Except for the pictures, reproduce the records word for word.
** Data to process follows **
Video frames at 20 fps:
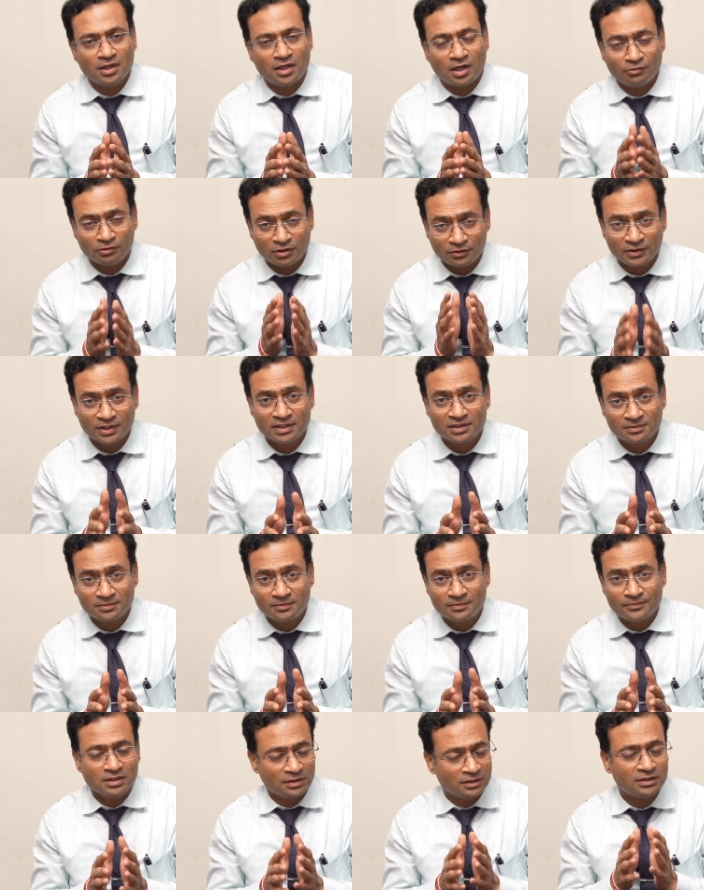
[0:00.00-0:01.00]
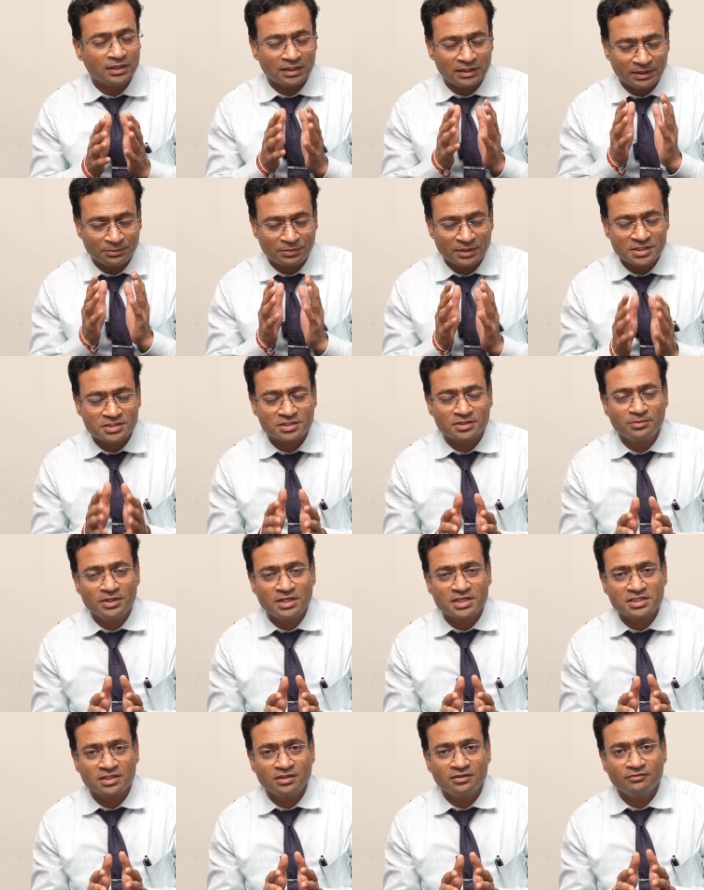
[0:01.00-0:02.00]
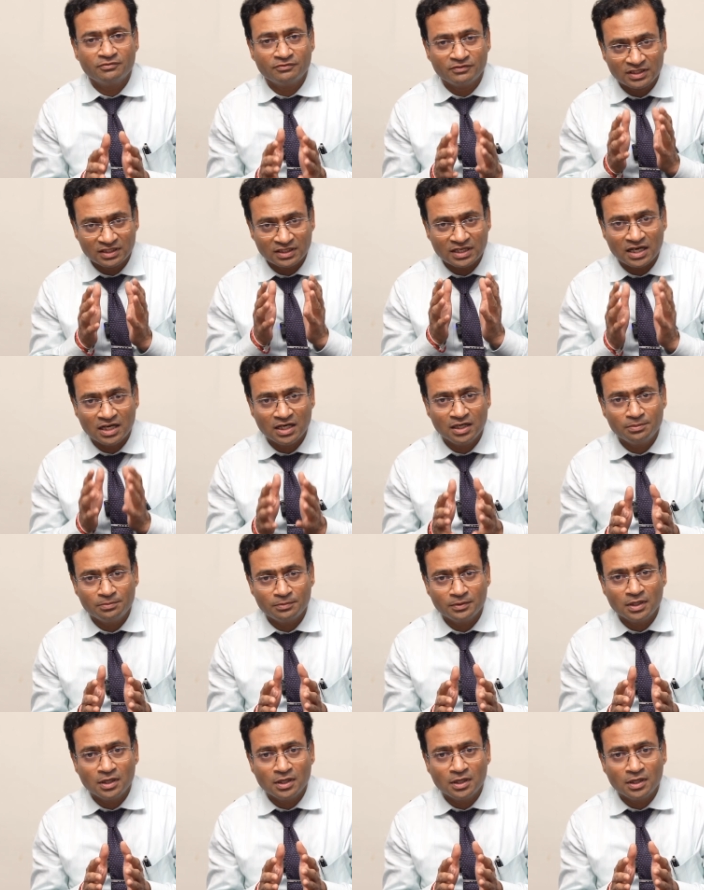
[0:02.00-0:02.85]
However, the deep brain stimulation will help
** End of Data to process **
Reply to the exercise ::
Video frames at 20 fps:
[0:00.00-0:01.00]
[0:01.00-0:02.00]
[0:02.00-0:02.85]
However, the deep brain stimulation will help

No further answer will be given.